Меир Шалев - Русский роман
Слова «сила воздействия на воображение» Мешулам повторил несколько раз, со сдержанной яростью. Он отхлебнул чаю и, немного успокоившись, сообщил, что «эти невежды, которые именуют себя историками», хватаются даже за воспоминания его отца и Элиезера Либерзона, «чтобы подкрепить свою лживую картину», но делают это обманным путем, потому что «выхватывают нужные им слова, пропуская все остальное».

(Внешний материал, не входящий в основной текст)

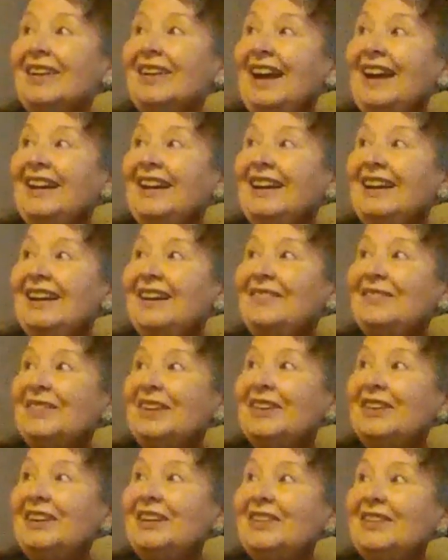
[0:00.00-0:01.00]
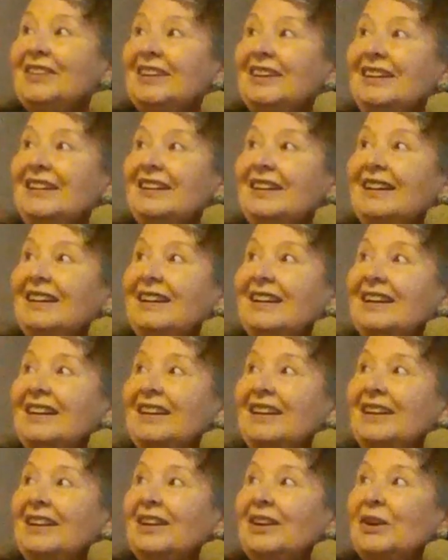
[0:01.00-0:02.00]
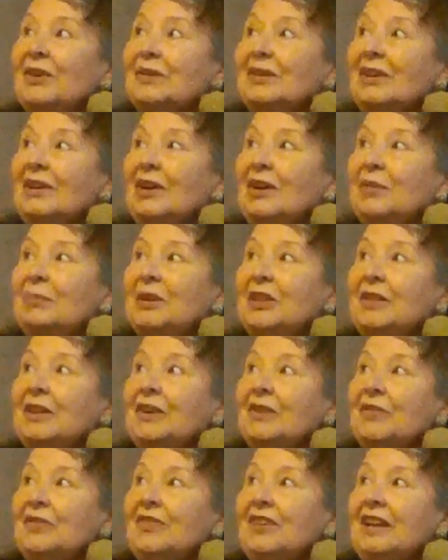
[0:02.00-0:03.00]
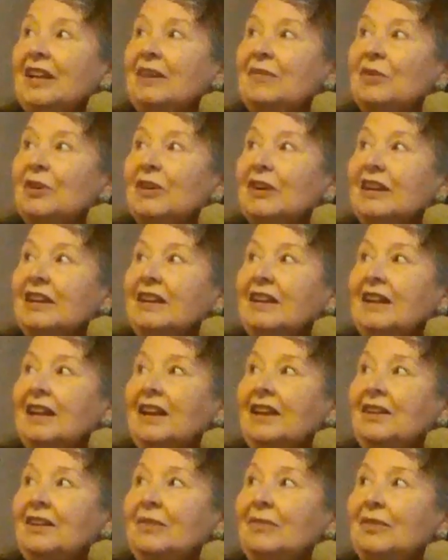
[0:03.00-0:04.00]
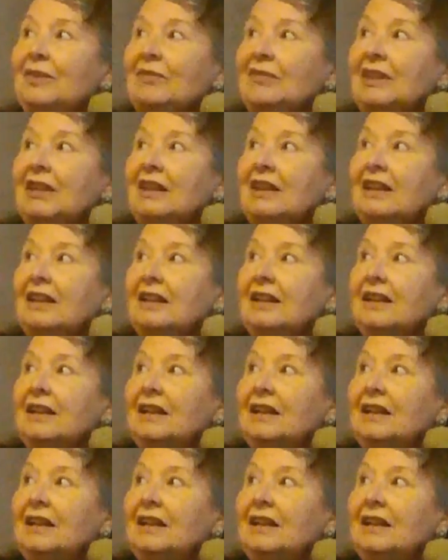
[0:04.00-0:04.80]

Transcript: Okay, very good. Oklahoma, there's state of Oregon. There it is.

— Но они не знают, с кем они имеют дело! — угрожающе выкрикнул он в пустоту комнаты. — У меня есть все документы и все доказательства. Не зря я годами собирал эти бумаги, пока вы все надо мной смеялись. Вот, — продолжил он, отдышавшись и указывая на злополучный журнал. — Вот что они пишут о моем отце, эти лжецы. — И снова начал читать: — «Перед тем как основать поселение, группа пионеров отправилась осмотреть местность. Один из них, некто Циркин, известный под прозвищем Гитара, пишет в своих воспоминаниях: „Мы спустились к первому болоту. Здесь росла группа зеленых и свежих ив. Знатоки объяснили нам, что таких болот не следует бояться, потому что воду можно спустить с помощью обыкновенных канав и никакого болота больше не будет“». «Гитара» — с отвращением процедил Мешулам и глянул на Пинеса, чтобы убедиться, что тот тоже возмущен.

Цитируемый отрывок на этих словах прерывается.